Add in the most complex playbook he’s ever seen and Lucas Meredith has struggled with limited touches. In five games, Lucas Meredith has 13 carries. To put that in perspective, he averaged 19 carries a game last season at Burlingame. In two varsity seasons with the Panthers, 24 games, Lucas Meredith rushed for 2,827 yards on 385 carries, scoring 42 touchdowns on the ground.

Last week, he became Saguaro’s third-leading rusher with 233 yards — with 151 coming in the Sabercats’ 57-0 win over Gilbert. He is only one of two players with a 100-yard game under his belt for the Sabercats.

“It’s going fine. I struggled with the playbook a little bit.

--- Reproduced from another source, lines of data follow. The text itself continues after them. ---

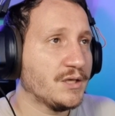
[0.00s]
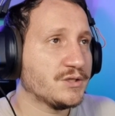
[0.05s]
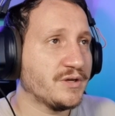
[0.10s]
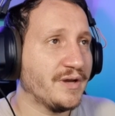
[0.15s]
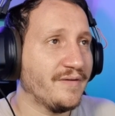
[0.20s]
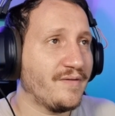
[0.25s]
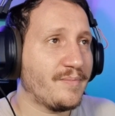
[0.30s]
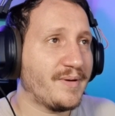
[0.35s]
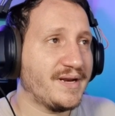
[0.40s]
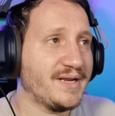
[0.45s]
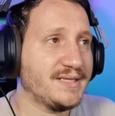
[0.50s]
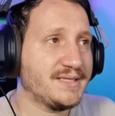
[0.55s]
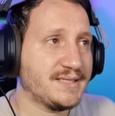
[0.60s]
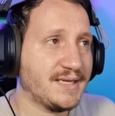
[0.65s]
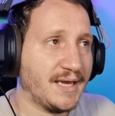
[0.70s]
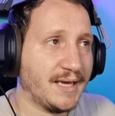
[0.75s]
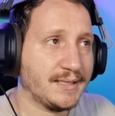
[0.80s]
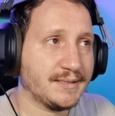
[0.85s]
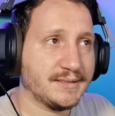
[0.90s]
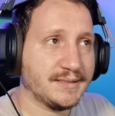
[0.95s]
So everybody
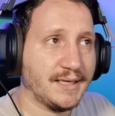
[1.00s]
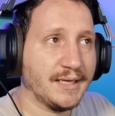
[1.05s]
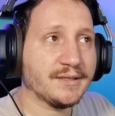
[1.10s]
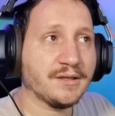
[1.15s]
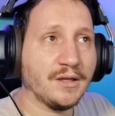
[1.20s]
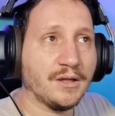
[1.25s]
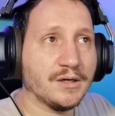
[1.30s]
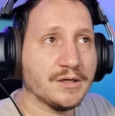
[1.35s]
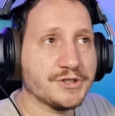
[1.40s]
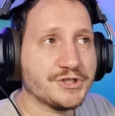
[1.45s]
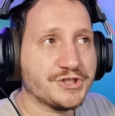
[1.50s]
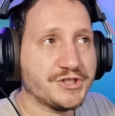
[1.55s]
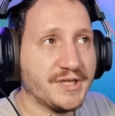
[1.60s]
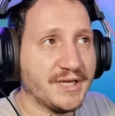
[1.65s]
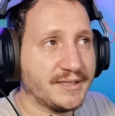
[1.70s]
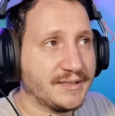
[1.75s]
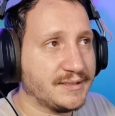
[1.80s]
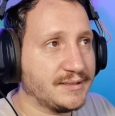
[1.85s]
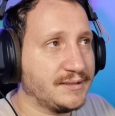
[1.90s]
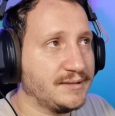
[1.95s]
said at launch
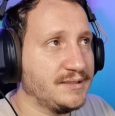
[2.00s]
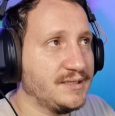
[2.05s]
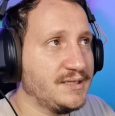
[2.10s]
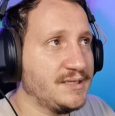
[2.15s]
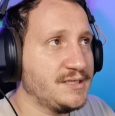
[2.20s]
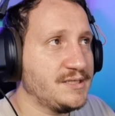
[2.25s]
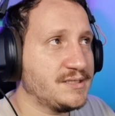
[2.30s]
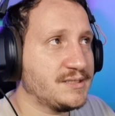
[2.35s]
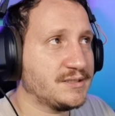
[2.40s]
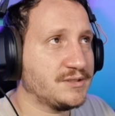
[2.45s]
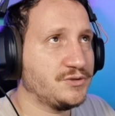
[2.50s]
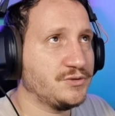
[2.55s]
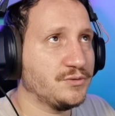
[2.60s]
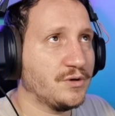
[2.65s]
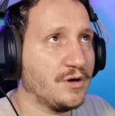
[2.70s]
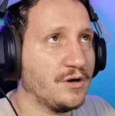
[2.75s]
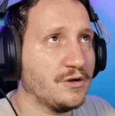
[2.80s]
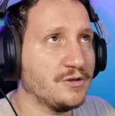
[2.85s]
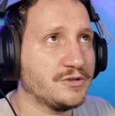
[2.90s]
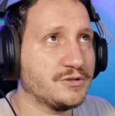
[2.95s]
that these
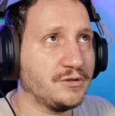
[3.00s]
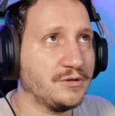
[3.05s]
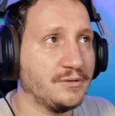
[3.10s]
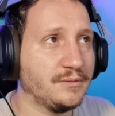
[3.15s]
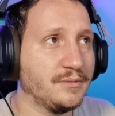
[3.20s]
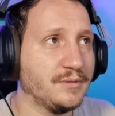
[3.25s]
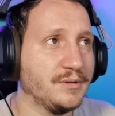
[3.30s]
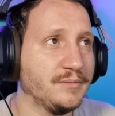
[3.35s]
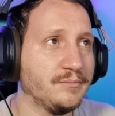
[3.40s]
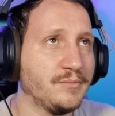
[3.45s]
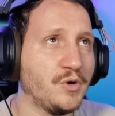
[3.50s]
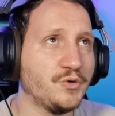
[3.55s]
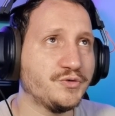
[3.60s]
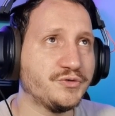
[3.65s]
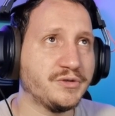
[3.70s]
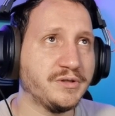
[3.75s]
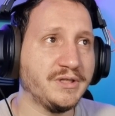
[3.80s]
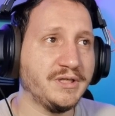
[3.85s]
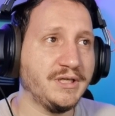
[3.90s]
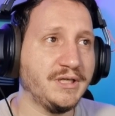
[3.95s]
two consoles
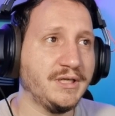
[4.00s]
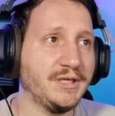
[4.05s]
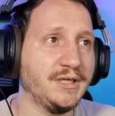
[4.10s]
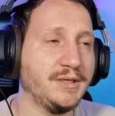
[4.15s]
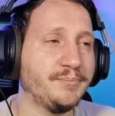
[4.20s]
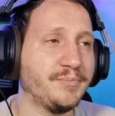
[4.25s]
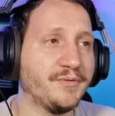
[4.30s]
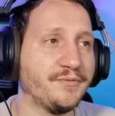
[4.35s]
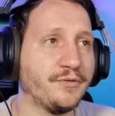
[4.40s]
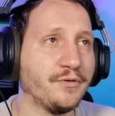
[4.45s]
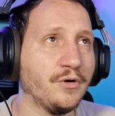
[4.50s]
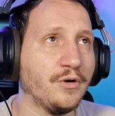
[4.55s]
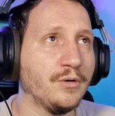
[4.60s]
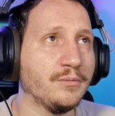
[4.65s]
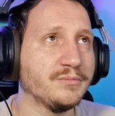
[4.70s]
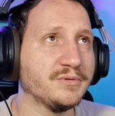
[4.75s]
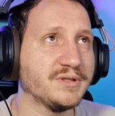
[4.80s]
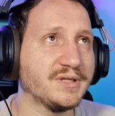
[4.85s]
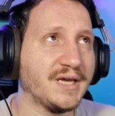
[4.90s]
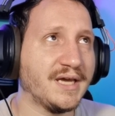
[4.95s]
mostly
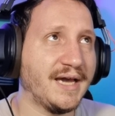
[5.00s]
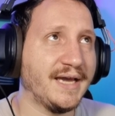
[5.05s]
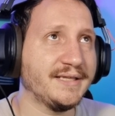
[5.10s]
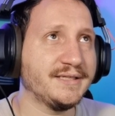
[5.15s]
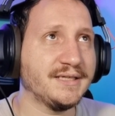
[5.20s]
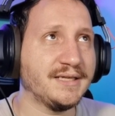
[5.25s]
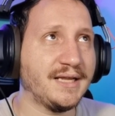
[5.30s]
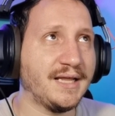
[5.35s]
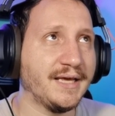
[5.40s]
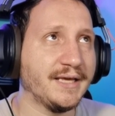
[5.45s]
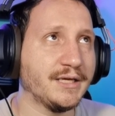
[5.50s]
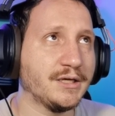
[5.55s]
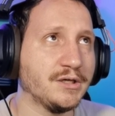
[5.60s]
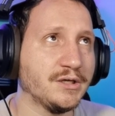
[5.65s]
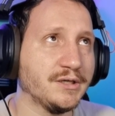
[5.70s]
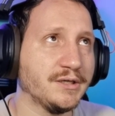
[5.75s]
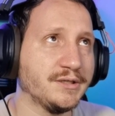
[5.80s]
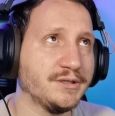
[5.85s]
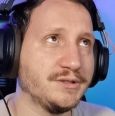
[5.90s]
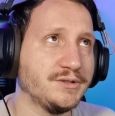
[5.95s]
performed kind of like
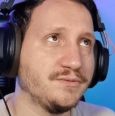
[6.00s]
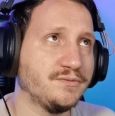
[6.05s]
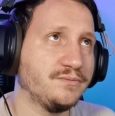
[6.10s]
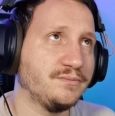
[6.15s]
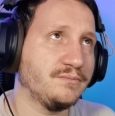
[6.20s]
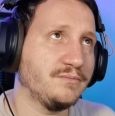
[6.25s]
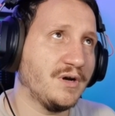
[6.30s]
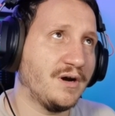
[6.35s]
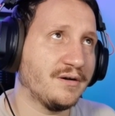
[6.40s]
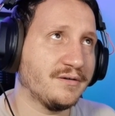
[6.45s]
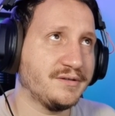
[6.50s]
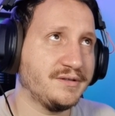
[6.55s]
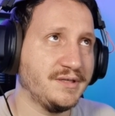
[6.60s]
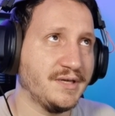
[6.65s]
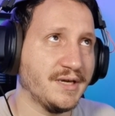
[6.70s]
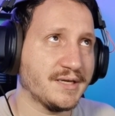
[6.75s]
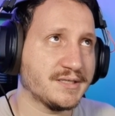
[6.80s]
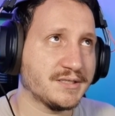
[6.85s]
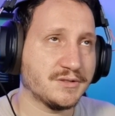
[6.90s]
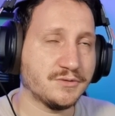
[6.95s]

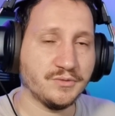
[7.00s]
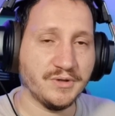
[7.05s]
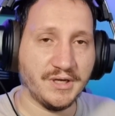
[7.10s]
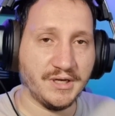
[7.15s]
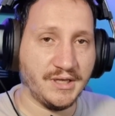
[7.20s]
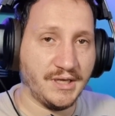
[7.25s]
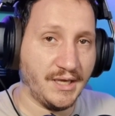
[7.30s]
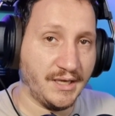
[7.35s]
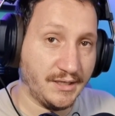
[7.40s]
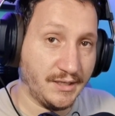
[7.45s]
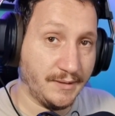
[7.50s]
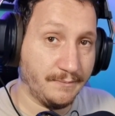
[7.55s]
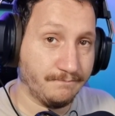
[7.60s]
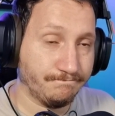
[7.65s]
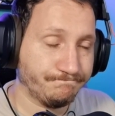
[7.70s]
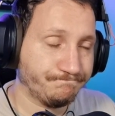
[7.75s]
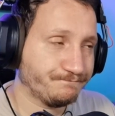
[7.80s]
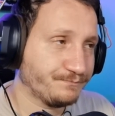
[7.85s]
RTX 2080,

But in our most recent game, I did pretty good,” Lucas Meredith said. “I definitely proved to coaches what I can do in games.”

Danny Meredith theorizes that his son is the Sabercats’ secret weapon. That the coaching staff will unleash him now that the playoffs are here.

“I was thinking there was a chance, maybe, [the coach] is saving Luke and not showing Luke,” Danny Meredith said. “[Saguaro has] so many weapons. Everybody is involved. It’s not just a running team.”

Lucas Meredith essentially said he can only control what he can and, to that end, his biggest competition in practice is himself.

“There is definitely competition, but it’s competition of all the right things,” Lucas Meredith said. “If I don’t hit the hole right, if I don’t step the right way. Everything has to be sound and perfect.”

As for the future, Scottsdale will the Meredith’s home until at least the end of the school year, but there is still talk of another possible move.

“I’m here. I’ve moved here,” Lucas Meredith said.

Danny Meredith echoed his son: “I don’t think we’re going to come back and live in California. Possibly (move) to Southern California.

“There is no fishing out her (in Arizona). It’s hard to find a body of water. That’s the hard one.”